I found that the medicine doesn’t answer questions like you’d expect. Sometimes after the ceremony, you wake up the next day more confused than ever and you have to just be still and focus on clearing your expectations while letting information trickle in. And then you get all these interesting realizations and insights and understandings. We had the benefit of not only facilitators, but a psych in our group that supported us the whole time. She knows our unique population and was key in helping us unravel our experiences and the emotions that came up. Our group had time to share with each other, but we also had time alone to rest, journal, meet some of the village folks, or spend time in our hammocks and listen to the jungle.
The shamans are incredible ladies. They appear as tiny, wrinkled grandmas, but their energy is so powerful, and they have incredible stamina. They do medicine also, sitting on the hard floor and singing to each person for hours, and they never get tired. While you have no idea what they’re singing, you can feel energy moving in and around you. You are encouraged to sing as well. And while there is purging involved sometimes, it’s not as bad as it sounds. There is also crying and giggling. Sometimes it’s all at the same time. After a week of sharing ceremonies and flower baths and fasting together, singing to each other and being in each other’s energy, our group is basically bonded for life!
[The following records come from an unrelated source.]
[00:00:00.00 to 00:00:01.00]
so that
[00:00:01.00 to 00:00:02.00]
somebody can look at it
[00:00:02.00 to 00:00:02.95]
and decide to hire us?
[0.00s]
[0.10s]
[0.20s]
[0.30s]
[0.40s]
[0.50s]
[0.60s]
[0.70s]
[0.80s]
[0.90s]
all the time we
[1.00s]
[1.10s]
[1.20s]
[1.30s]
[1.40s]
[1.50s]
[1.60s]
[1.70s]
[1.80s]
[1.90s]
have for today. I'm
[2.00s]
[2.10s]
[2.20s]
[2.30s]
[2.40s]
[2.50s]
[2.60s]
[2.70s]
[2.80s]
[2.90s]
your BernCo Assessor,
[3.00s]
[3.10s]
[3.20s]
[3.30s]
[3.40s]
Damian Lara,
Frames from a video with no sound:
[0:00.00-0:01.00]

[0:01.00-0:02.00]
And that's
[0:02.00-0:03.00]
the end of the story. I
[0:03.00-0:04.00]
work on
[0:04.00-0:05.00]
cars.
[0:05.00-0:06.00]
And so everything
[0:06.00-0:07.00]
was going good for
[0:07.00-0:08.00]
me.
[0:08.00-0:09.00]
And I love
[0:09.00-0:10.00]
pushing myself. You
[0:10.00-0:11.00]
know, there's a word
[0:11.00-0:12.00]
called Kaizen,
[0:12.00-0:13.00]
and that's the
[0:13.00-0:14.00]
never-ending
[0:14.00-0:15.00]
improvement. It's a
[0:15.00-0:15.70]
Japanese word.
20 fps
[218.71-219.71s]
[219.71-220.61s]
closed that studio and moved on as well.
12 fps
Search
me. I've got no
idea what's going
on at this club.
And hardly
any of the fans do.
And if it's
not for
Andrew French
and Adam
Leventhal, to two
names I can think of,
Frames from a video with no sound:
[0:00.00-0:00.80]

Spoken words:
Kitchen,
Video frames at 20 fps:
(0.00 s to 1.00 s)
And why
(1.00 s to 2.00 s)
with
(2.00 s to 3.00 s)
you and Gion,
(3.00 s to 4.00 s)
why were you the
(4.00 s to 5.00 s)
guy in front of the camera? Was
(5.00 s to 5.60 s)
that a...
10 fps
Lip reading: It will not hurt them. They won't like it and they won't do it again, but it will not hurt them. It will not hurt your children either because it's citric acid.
To hear someone say that plant medicine retreats are beautiful experiences is telling the truth, but not necessarily how you envision. To find that beauty, you must dig deep into your psyche, and that is often scary and confusing. So don’t expect all unicorns and rainbows, but at the end you will realize that it was all completely worth it, and when someone asks you, you will say it was all beautiful, even the puking. For me, the benefits were more physical, but there was a lot of heart opening. I could feel the shaman’s singing enter my heart. It all sounds like voodoo, but it’s legit. I can take a deep breath and not feel any restriction from anxiety. My sleep has been incredible. I am feeling all my emotions instead of being all numb and robotic, as I was for years. I can let someone speak without trying to formulate a response or interrupt, and actually listen. The chatter that was in my head is quiet.
And the retreat doesn’t stop when you leave. The integration is such an immensely important portion of your journey! Some things will present themselves way after you get home, and there is your group or your facilitator or therapist (there are lots of people, you choose) to help you navigate through your new perspectives and challenges.
Life in the military can be incredibly rewarding, but war takes its toll on everyone. You owe it to yourself to heal, and if you think you’re “fine”, you’re not. You have nothing to lose anyway, because this medicine benefits everyone around you as well. Military and western medicine has failed a lot of us, and it’s time to explore other options. Plant medicine, combined with integration, is working for so many people. But you have to be fully on board, because otherwise you won’t find healing to the extent that you expected. The medicine opens the door, but YOU have to be the one to be brave enough to walk through and give 100%.